Given records:
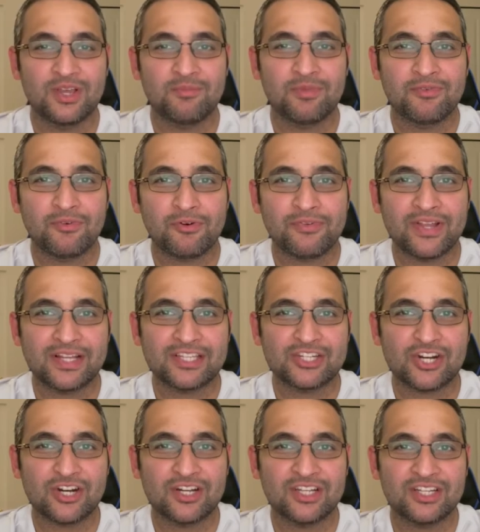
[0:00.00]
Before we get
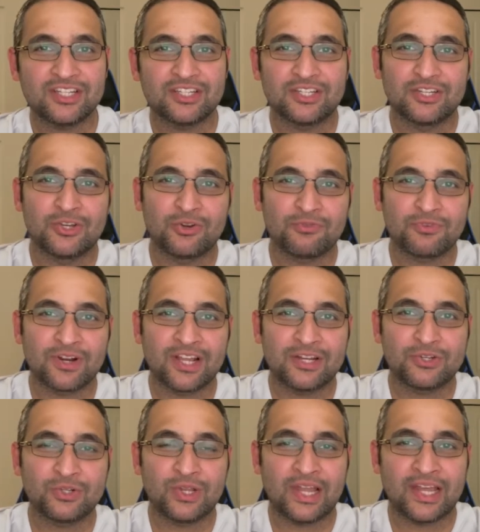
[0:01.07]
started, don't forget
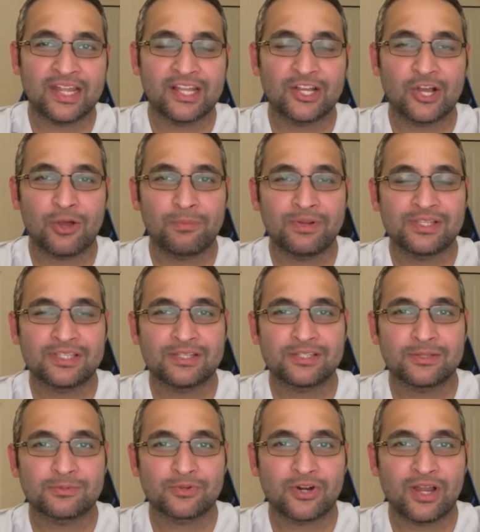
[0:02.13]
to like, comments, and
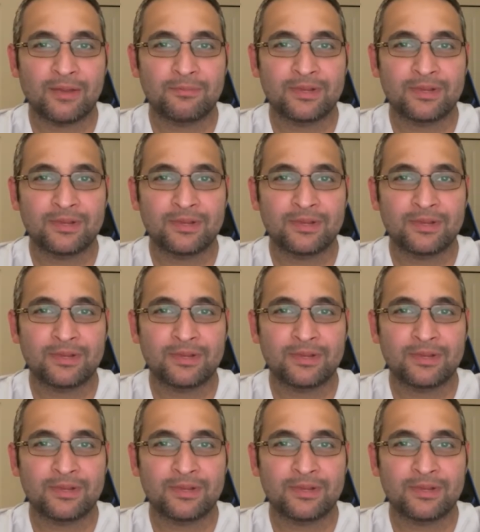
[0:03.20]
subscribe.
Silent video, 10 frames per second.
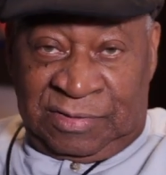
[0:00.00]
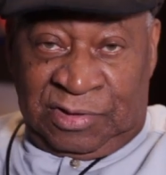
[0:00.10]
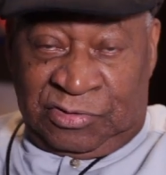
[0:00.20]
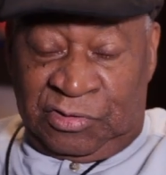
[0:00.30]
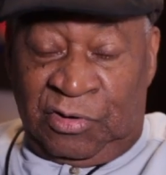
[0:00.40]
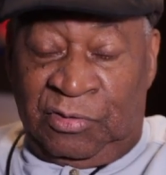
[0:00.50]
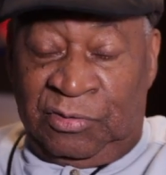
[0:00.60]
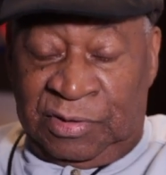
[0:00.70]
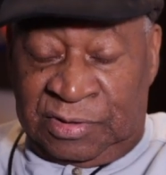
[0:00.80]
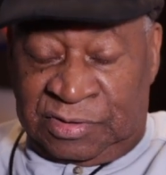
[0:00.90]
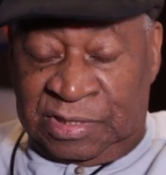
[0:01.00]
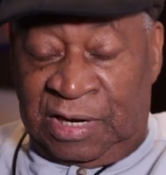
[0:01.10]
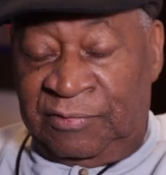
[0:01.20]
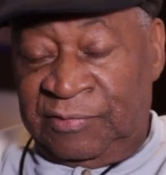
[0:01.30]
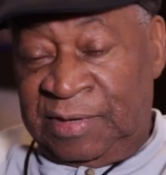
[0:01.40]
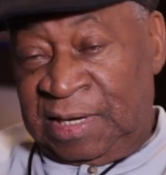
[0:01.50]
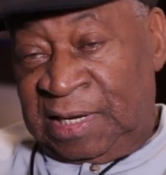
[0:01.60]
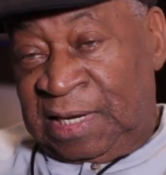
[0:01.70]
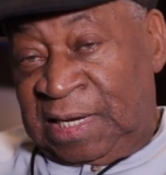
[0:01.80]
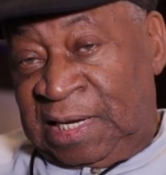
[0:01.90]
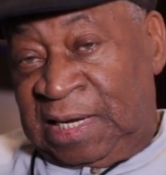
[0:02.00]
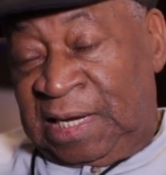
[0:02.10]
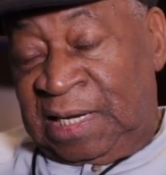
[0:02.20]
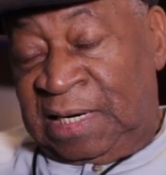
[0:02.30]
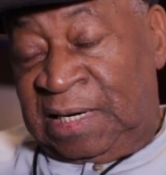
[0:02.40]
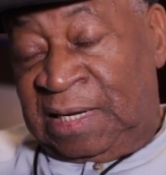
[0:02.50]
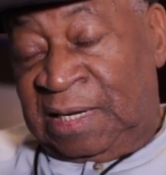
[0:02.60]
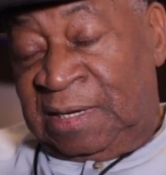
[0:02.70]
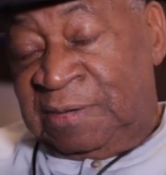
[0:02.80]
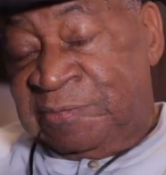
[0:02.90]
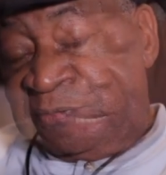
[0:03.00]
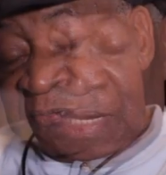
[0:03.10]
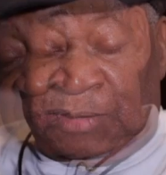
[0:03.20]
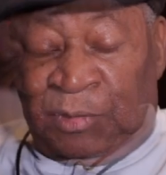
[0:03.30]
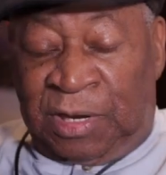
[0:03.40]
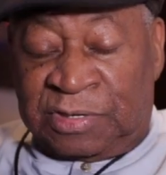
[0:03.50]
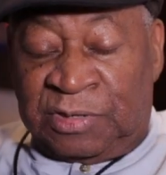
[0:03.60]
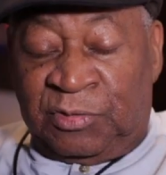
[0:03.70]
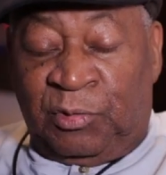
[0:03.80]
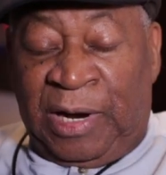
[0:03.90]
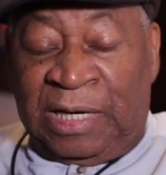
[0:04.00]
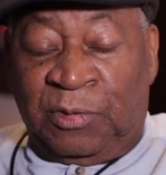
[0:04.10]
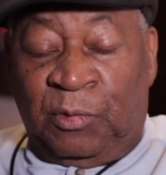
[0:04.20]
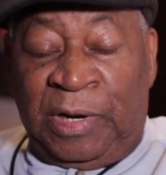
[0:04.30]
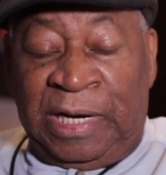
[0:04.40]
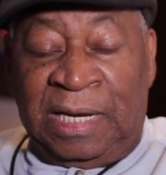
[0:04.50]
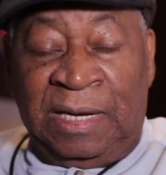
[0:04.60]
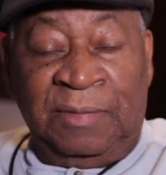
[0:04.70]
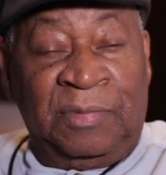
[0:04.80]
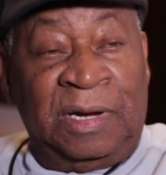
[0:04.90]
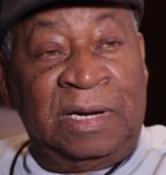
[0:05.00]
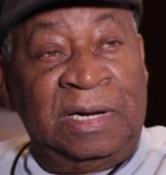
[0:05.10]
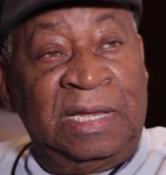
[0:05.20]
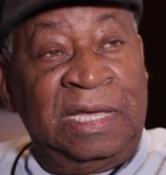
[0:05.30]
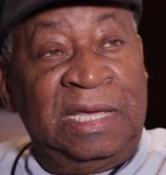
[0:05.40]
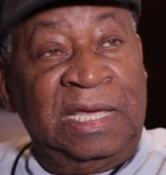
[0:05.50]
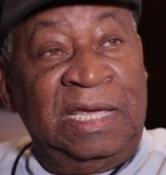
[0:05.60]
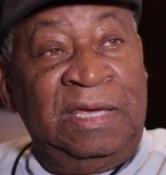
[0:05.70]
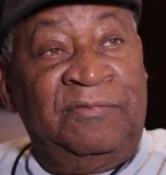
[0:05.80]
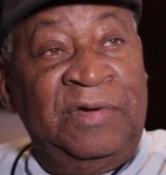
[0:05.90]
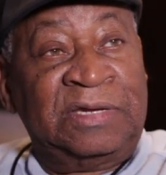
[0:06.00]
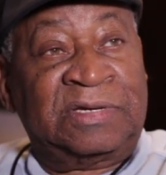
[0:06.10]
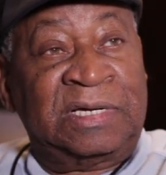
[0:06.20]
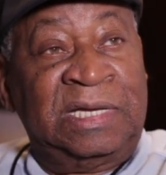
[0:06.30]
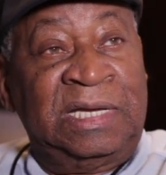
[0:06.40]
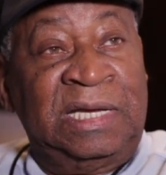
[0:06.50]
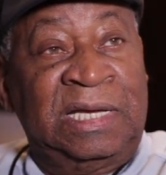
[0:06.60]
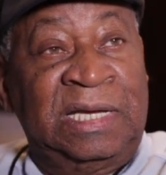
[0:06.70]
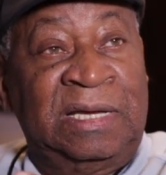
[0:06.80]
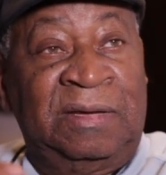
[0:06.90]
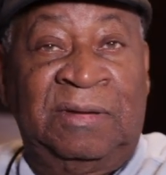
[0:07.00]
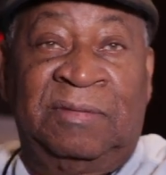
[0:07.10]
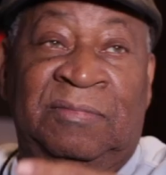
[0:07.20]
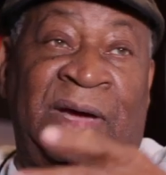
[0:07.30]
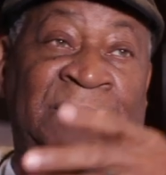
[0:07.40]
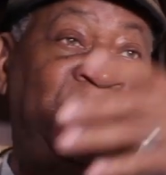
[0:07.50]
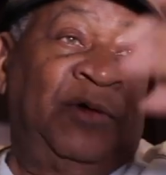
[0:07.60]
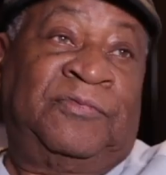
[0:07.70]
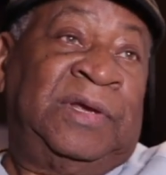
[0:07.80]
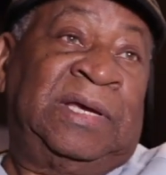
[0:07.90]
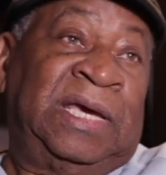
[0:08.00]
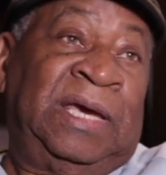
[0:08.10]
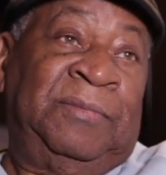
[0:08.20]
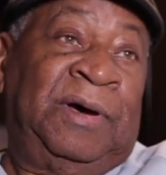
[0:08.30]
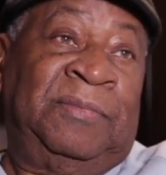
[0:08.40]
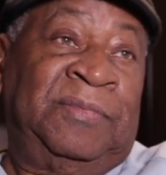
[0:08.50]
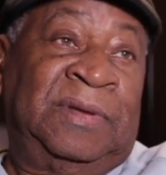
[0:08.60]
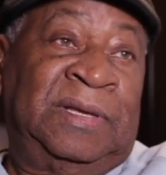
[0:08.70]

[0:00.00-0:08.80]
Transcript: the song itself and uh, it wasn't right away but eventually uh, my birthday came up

Assignment: With the pictures left out, return all the material above exactly.

Task answer:
[0:00.00]
Before we get
[0:01.07]
started, don't forget
[0:02.13]
to like, comments, and
[0:03.20]
subscribe.
Silent video, 10 frames per second.
[0:00.00]
[0:00.10]
[0:00.20]
[0:00.30]
[0:00.40]
[0:00.50]
[0:00.60]
[0:00.70]
[0:00.80]
[0:00.90]
[0:01.00]
[0:01.10]
[0:01.20]
[0:01.30]
[0:01.40]
[0:01.50]
[0:01.60]
[0:01.70]
[0:01.80]
[0:01.90]
[0:02.00]
[0:02.10]
[0:02.20]
[0:02.30]
[0:02.40]
[0:02.50]
[0:02.60]
[0:02.70]
[0:02.80]
[0:02.90]
[0:03.00]
[0:03.10]
[0:03.20]
[0:03.30]
[0:03.40]
[0:03.50]
[0:03.60]
[0:03.70]
[0:03.80]
[0:03.90]
[0:04.00]
[0:04.10]
[0:04.20]
[0:04.30]
[0:04.40]
[0:04.50]
[0:04.60]
[0:04.70]
[0:04.80]
[0:04.90]
[0:05.00]
[0:05.10]
[0:05.20]
[0:05.30]
[0:05.40]
[0:05.50]
[0:05.60]
[0:05.70]
[0:05.80]
[0:05.90]
[0:06.00]
[0:06.10]
[0:06.20]
[0:06.30]
[0:06.40]
[0:06.50]
[0:06.60]
[0:06.70]
[0:06.80]
[0:06.90]
[0:07.00]
[0:07.10]
[0:07.20]
[0:07.30]
[0:07.40]
[0:07.50]
[0:07.60]
[0:07.70]
[0:07.80]
[0:07.90]
[0:08.00]
[0:08.10]
[0:08.20]
[0:08.30]
[0:08.40]
[0:08.50]
[0:08.60]
[0:08.70]

[0:00.00-0:08.80]
Transcript: the song itself and uh, it wasn't right away but eventually uh, my birthday came up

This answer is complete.